El presidente de la Unión Industrial de Córdoba (UIC), Ércole Felippa, remarcó que si bien se cierra un año positivo desde lo macroeconómico, la inflación y la pérdida de competitividad de las empresas es preocupante. Dijo que es necesario mejorar la competitividad del tipo de cambio sin devaluar.
-¿Cierra un año bueno pero con algunas señales de alarma como la inflación?

-En base a los indicadores no estamos cerrando un mal año en el sector industrial. El crecimiento del 10%, con aumento del PBI y superávit comercial y fiscal importante. Tomando todo esto fue un año positivo, pero debemos plantear, pese a ello, que el tema inflacionario nos preocupa. Porque además de erosionar la estructura de costos de las empresas, actúa negativamente sobre el segmento de la sociedad que depende de ingresos fijos; que por otro lado es el segmento que consume los bienes que nosotros elaboramos. El otro gran tema es la creciente pérdida de competitividad que estamos teniendo. Hoy la inflación es en dólares. Con un tipo de cambio anclado alrededor de los $ 4 y costos que suben todos los días, hay inflación en dólares.
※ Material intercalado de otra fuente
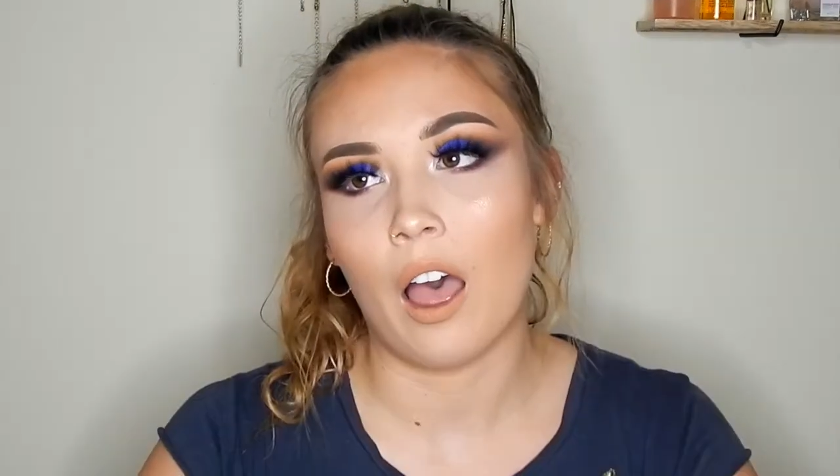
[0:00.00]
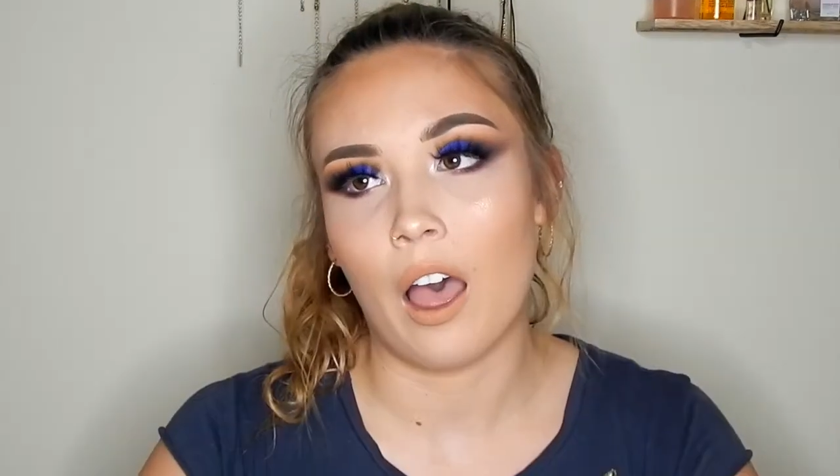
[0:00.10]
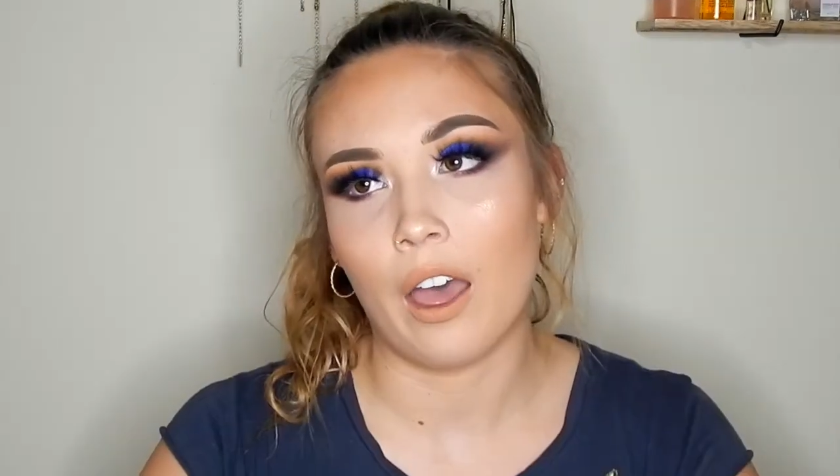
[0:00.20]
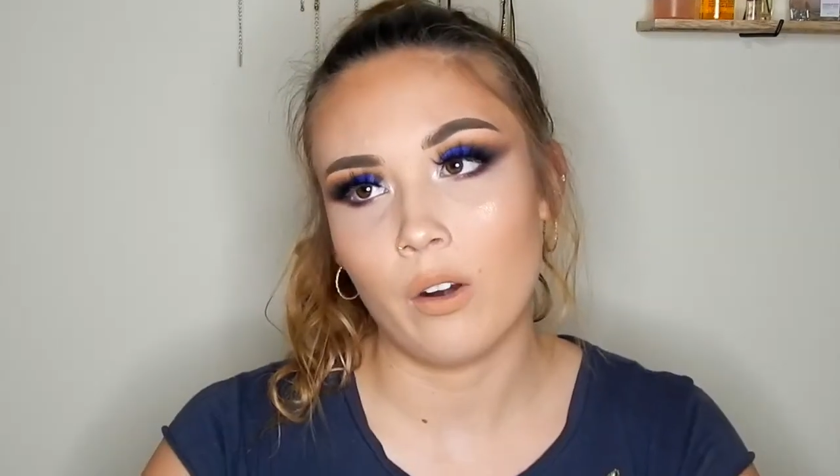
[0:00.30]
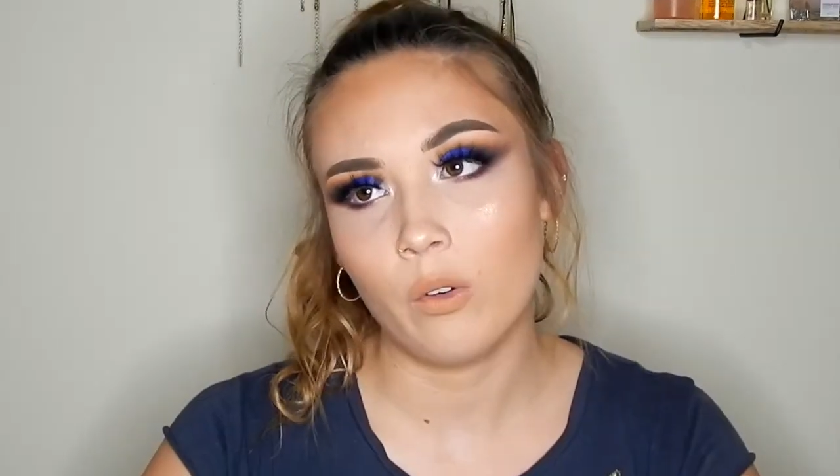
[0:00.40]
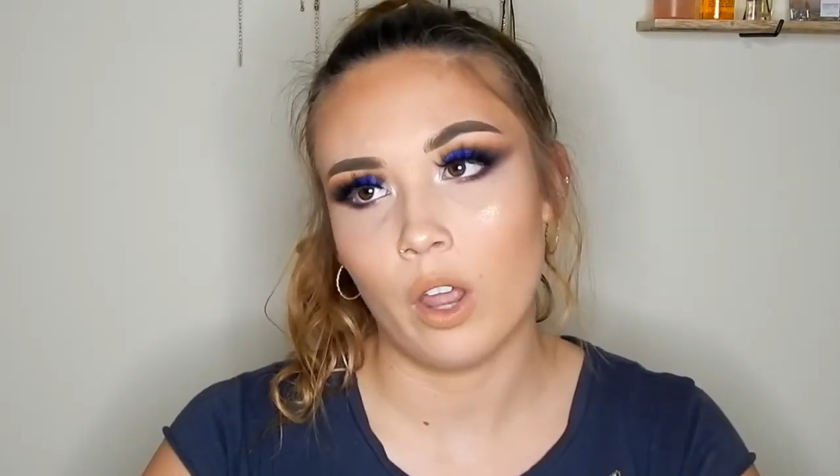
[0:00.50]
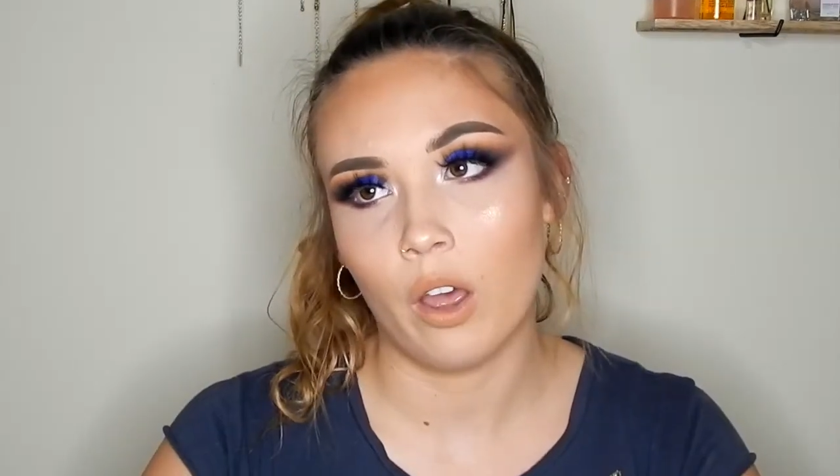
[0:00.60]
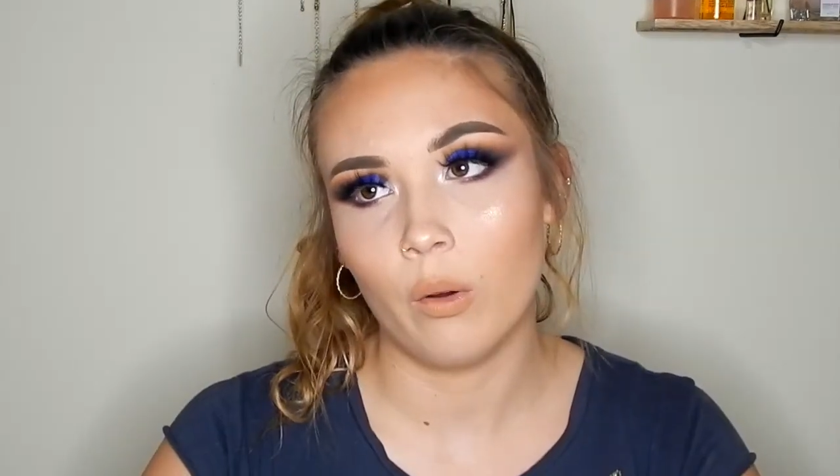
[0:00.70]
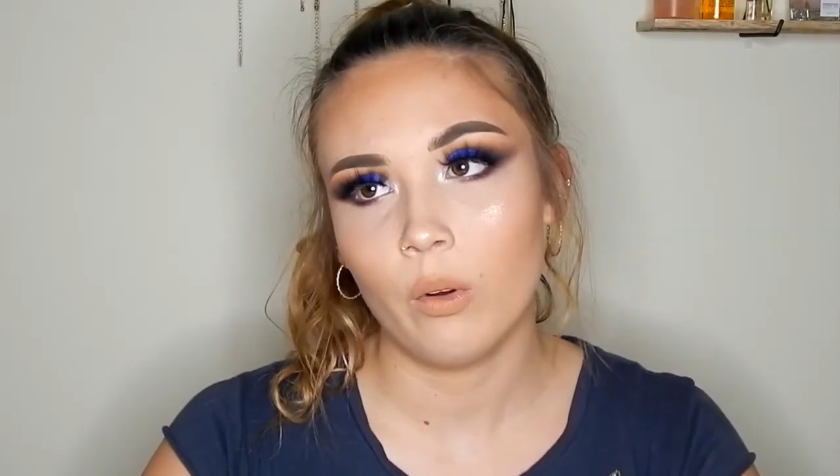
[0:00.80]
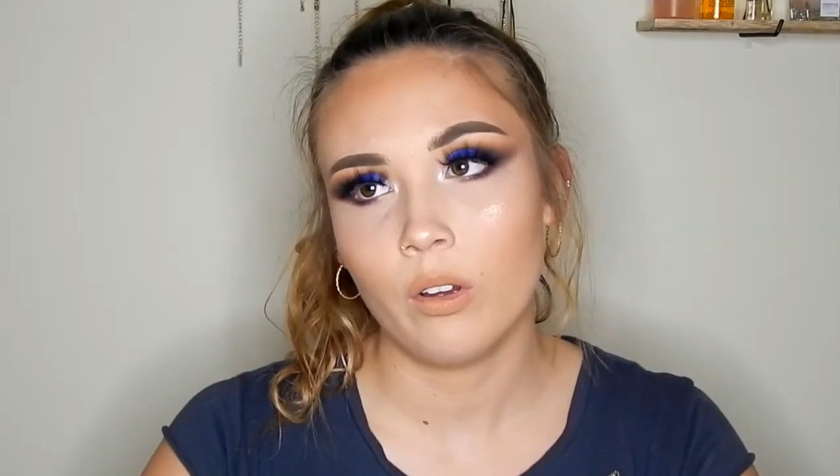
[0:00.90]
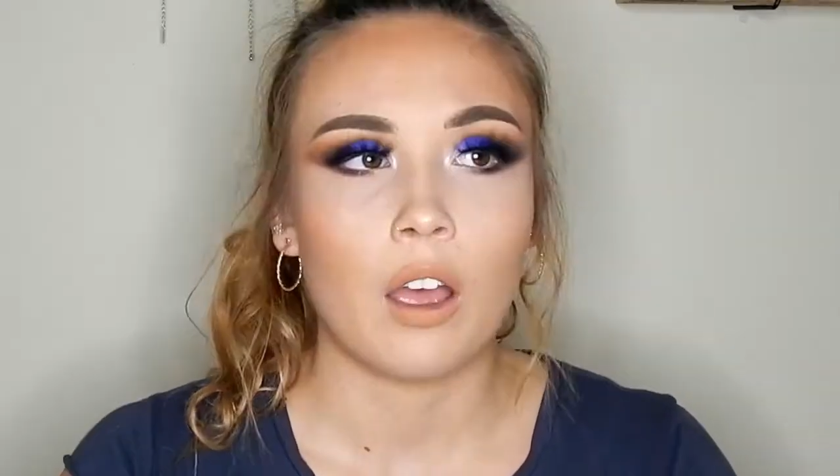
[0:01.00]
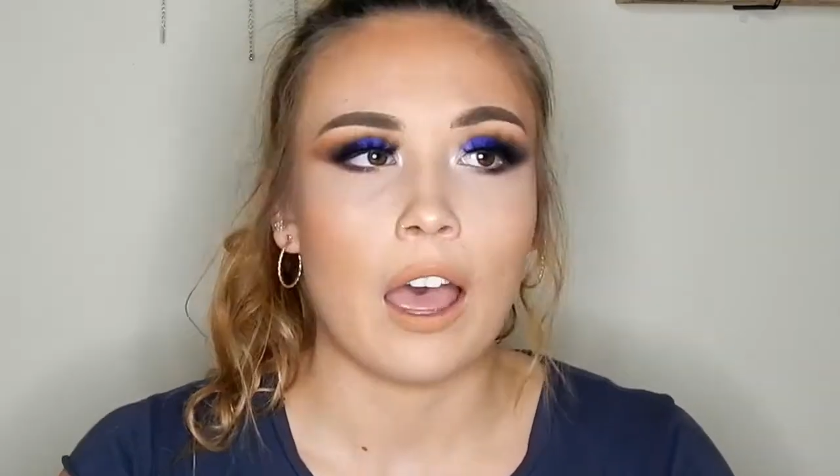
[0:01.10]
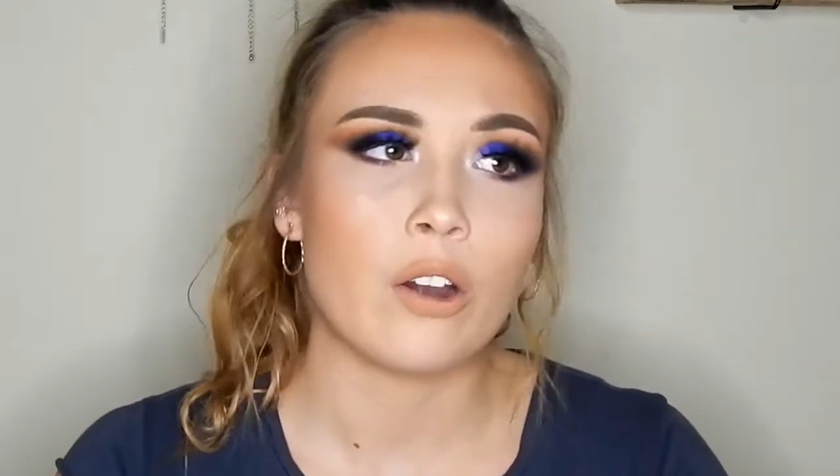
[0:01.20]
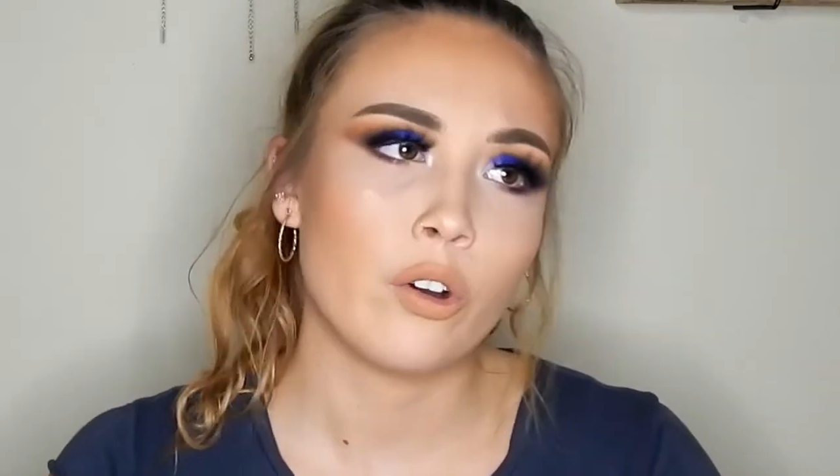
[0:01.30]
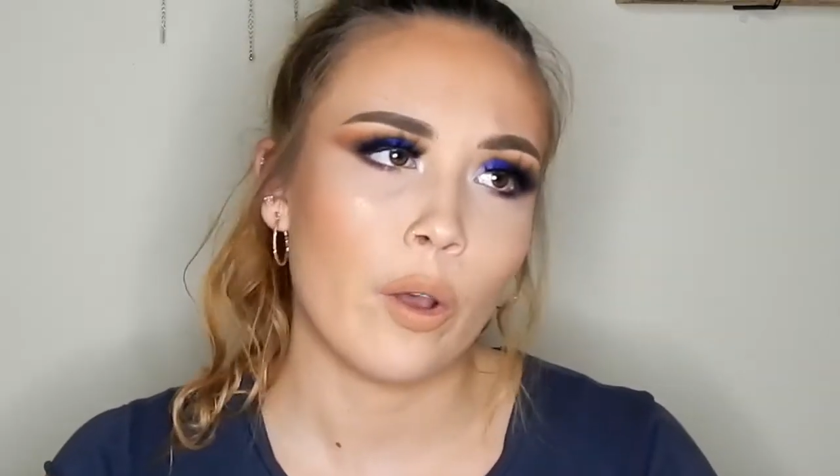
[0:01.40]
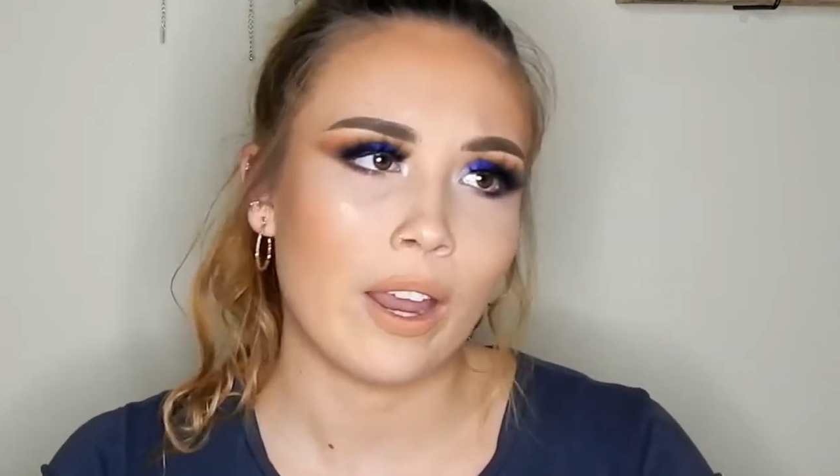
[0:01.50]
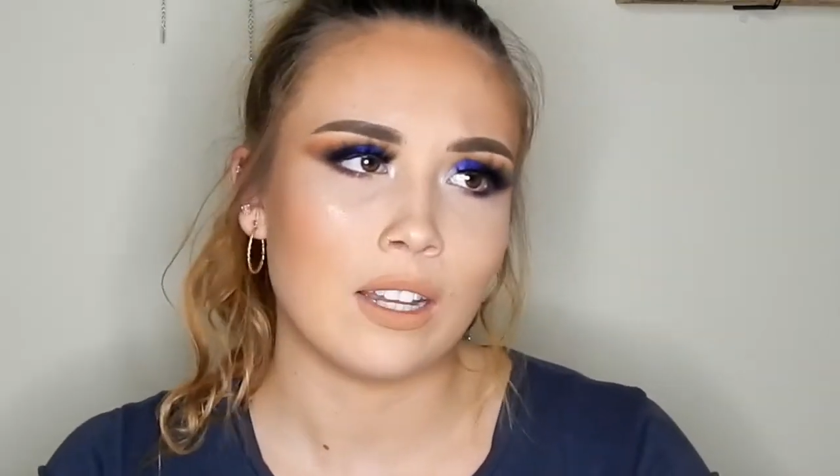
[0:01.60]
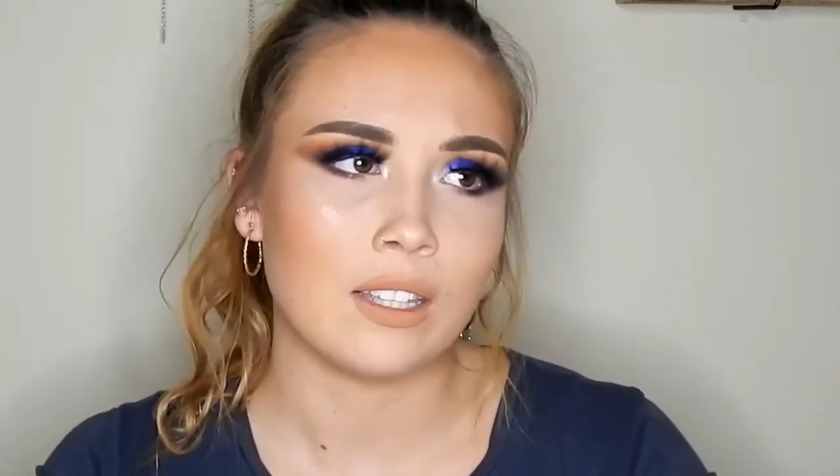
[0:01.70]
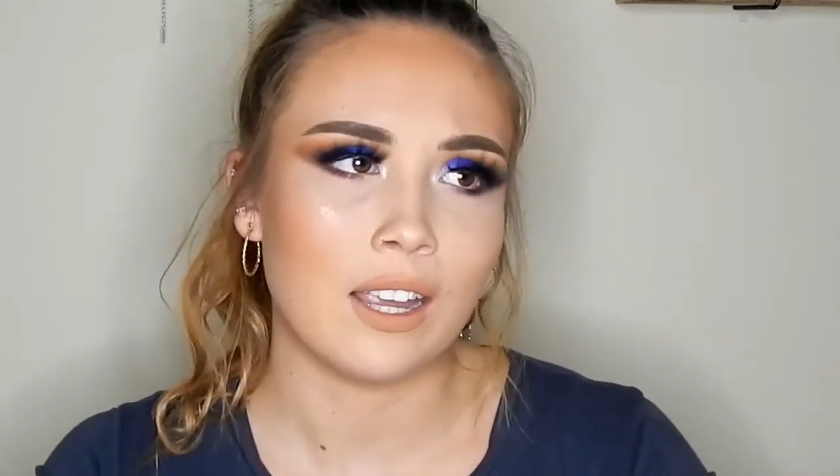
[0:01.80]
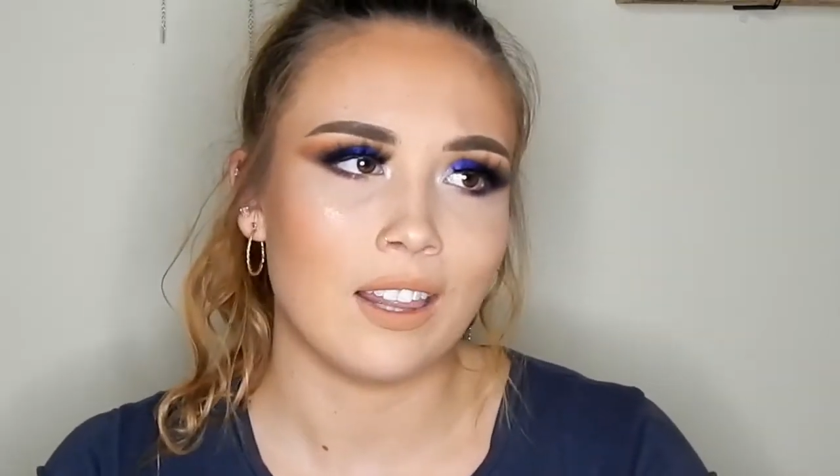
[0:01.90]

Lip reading: I don't know how to say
-¿Hay que modificar el tipo de cambio?

-No, con eso no digo que la salida de esto pase por una devaluación. Por el contrario, las veces que se buscó esa salida sirvió como una solución coyuntural, pero que si no se alinea una serie de factores, por sí sola no sirve. Necesitamos un tipo de cambio competitivo, pero eso se puede lograr eliminando los derechos de exportación o volviendo a los esquemas de reintegros a las exportaciones. Con precios internacionales muy buenos, el país no es competitivo. Hay que buscar las causas estructurales que no permiten que Argentina sea competitiva.

-¿Cómo debería combatirse la inflación?

-Primero hay que analizar las causas, donde creo que hay dos importantes. Una de tipo monetaria y en donde hay responsabilidad del Banco Central. La otra es por un desequilibrio entre oferta y demanda. Este modelo siempre trató de incentivar la demanda sin la contrapartida de aumentar la oferta de productos. Y eso obedece a otra gran cuestión que es la poca inversión productiva que hay en el país. En particular creo que esto último ocurre por la falta de un buen clima de negocios que incentive la inversión, que dé previsibilidad, que dé reglas de juego claras y estables, donde el empresario piense en invertir y planificar en cuánto tiempo podrá recuperarla. Y sin inversión productiva, la capacidad de producción se verá colmada en algún momento y no estará más en condiciones de abastecer más demanda. En ese momento se producirá el desequilibrio y la inflación.

-¿No hay también un componente especulativo o de cobertura del empresariado que se sume a ese esquema que describe?

-Puede haber en un proceso inflacionario quienes intenten cubrirse, así como lo hace el consumidor que trata de comprar lo máximo que pueda hoy. Ahora, todo esto es una consecuencia y no una causa. Lo que tenemos que hacer es trabajar sobre las causas.

-Este rebrote inflacionario disparó nuevas negociaciones salariales, ¿les preocupa esto?

-No debemos olvidarnos que cualquier modelo económico para ser exitoso tiene que tener asegurado el consumo interno. Y en la medida en que existan salarios lo más alto posible tendremos un mayor consumo. Ahora, si esos aumentos salariales no son como consecuencia de mayor productividad, terminan aumentando los costos. No quiero decir que los salarios generen inflación, pero sí que se suman al aumento de costos.